TASK GOAL: Transcribe the data in full and exactly, omitting any pictures.

RECORD SET:
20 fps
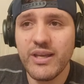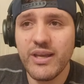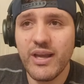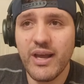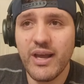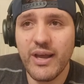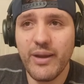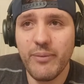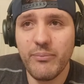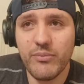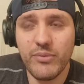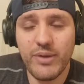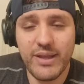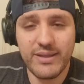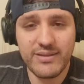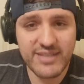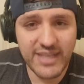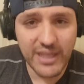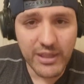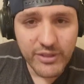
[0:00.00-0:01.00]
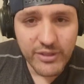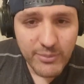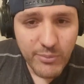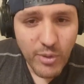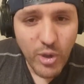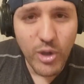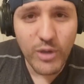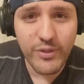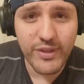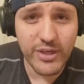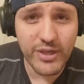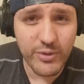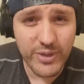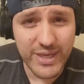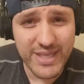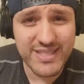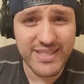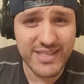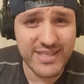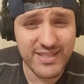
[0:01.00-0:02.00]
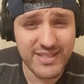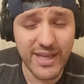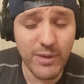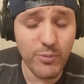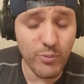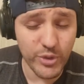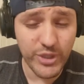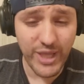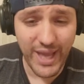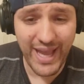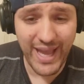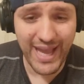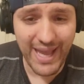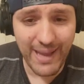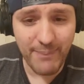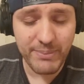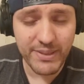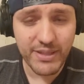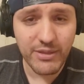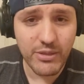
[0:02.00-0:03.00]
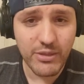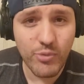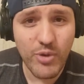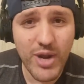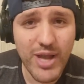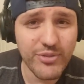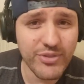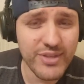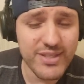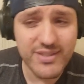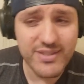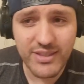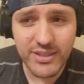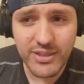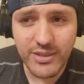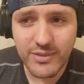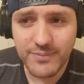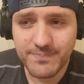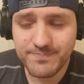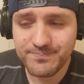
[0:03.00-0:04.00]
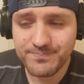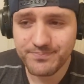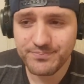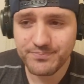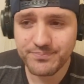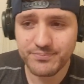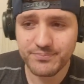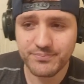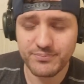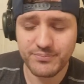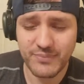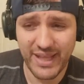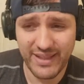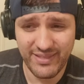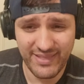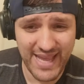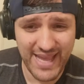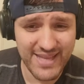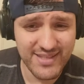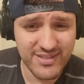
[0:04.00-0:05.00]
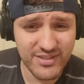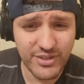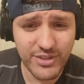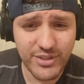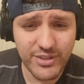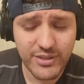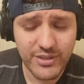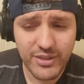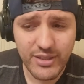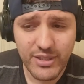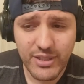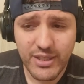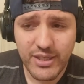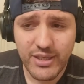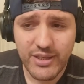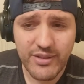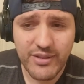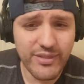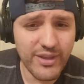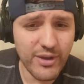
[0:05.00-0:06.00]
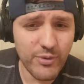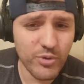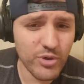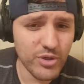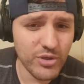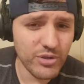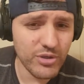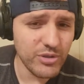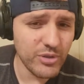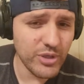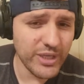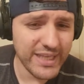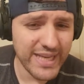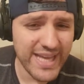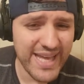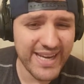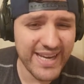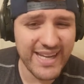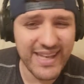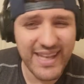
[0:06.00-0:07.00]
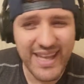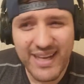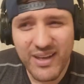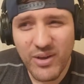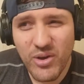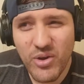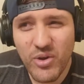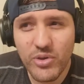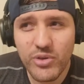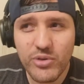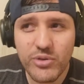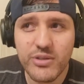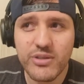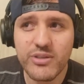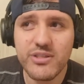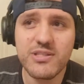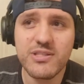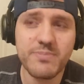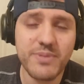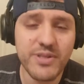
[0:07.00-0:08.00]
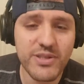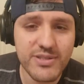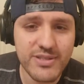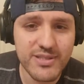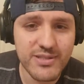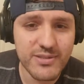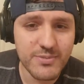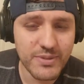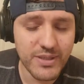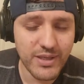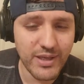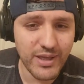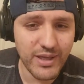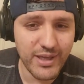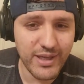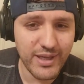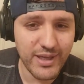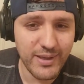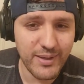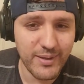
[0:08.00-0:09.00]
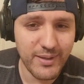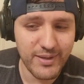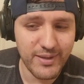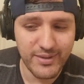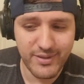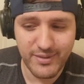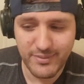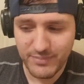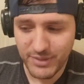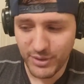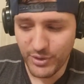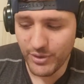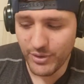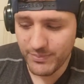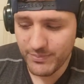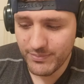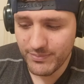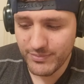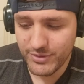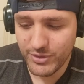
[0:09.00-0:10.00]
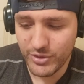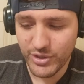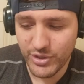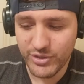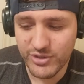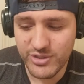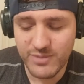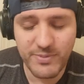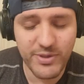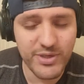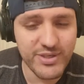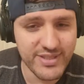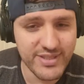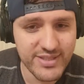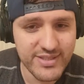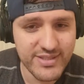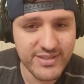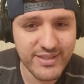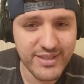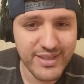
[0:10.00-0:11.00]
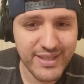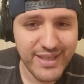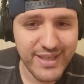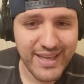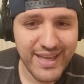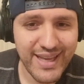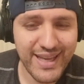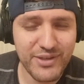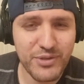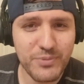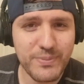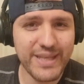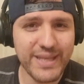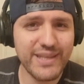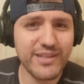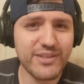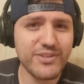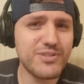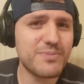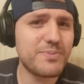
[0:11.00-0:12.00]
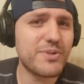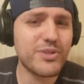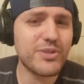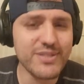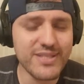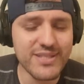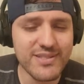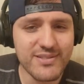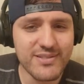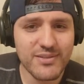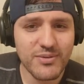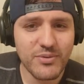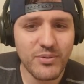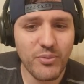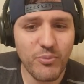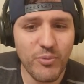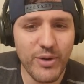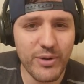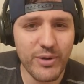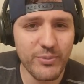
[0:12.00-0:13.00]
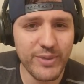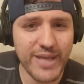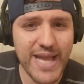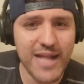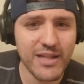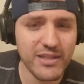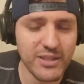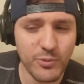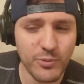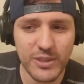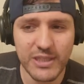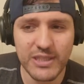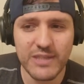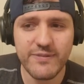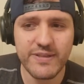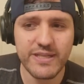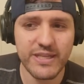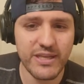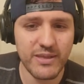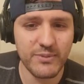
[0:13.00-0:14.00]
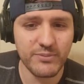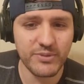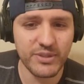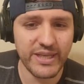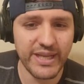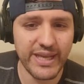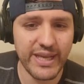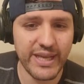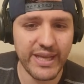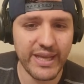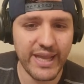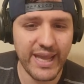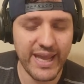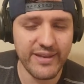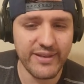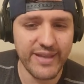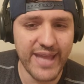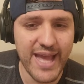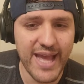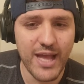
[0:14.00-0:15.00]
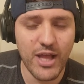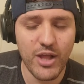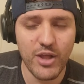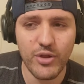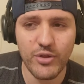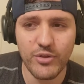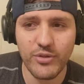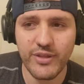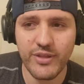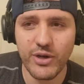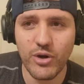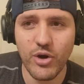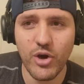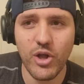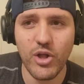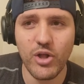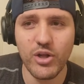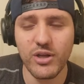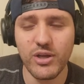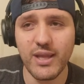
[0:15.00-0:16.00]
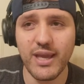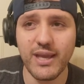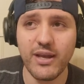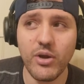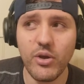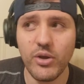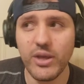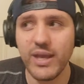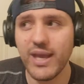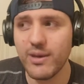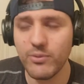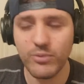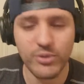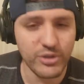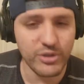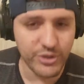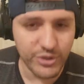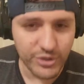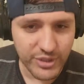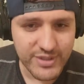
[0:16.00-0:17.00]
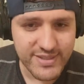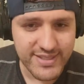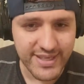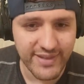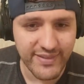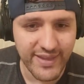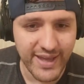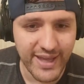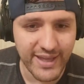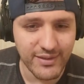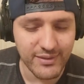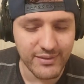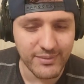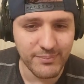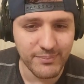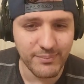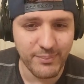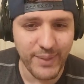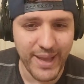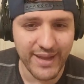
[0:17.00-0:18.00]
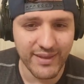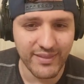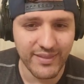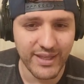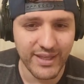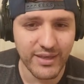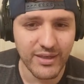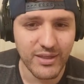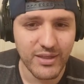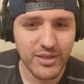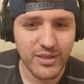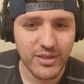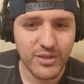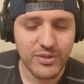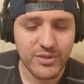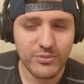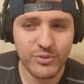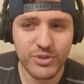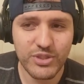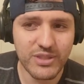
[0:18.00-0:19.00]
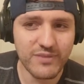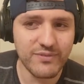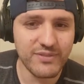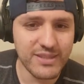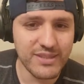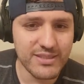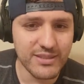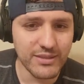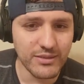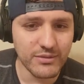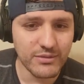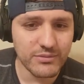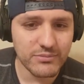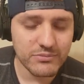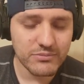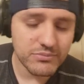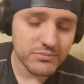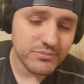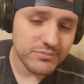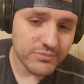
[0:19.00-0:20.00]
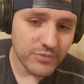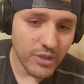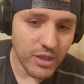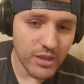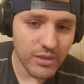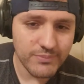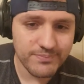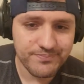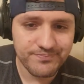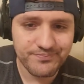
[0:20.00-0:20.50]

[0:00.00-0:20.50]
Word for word: Um, and telling them all the craziness that would happen throughout this year and last year, they were looking at it like, oh, you're a conspiracy, uh, you know, you're a conspiracist and you're making conspiracies. Where in reality, we're living in them today. And now they're all like, oh, yeah, well, he did say that back then. We should have listened. Well,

RESPONSE BOX:
20 fps
[0:00.00-0:01.00]
[0:01.00-0:02.00]
[0:02.00-0:03.00]
[0:03.00-0:04.00]
[0:04.00-0:05.00]
[0:05.00-0:06.00]
[0:06.00-0:07.00]
[0:07.00-0:08.00]
[0:08.00-0:09.00]
[0:09.00-0:10.00]
[0:10.00-0:11.00]
[0:11.00-0:12.00]
[0:12.00-0:13.00]
[0:13.00-0:14.00]
[0:14.00-0:15.00]
[0:15.00-0:16.00]
[0:16.00-0:17.00]
[0:17.00-0:18.00]
[0:18.00-0:19.00]
[0:19.00-0:20.00]
[0:20.00-0:20.50]

[0:00.00-0:20.50]
Word for word: Um, and telling them all the craziness that would happen throughout this year and last year, they were looking at it like, oh, you're a conspiracy, uh, you know, you're a conspiracist and you're making conspiracies. Where in reality, we're living in them today. And now they're all like, oh, yeah, well, he did say that back then. We should have listened. Well,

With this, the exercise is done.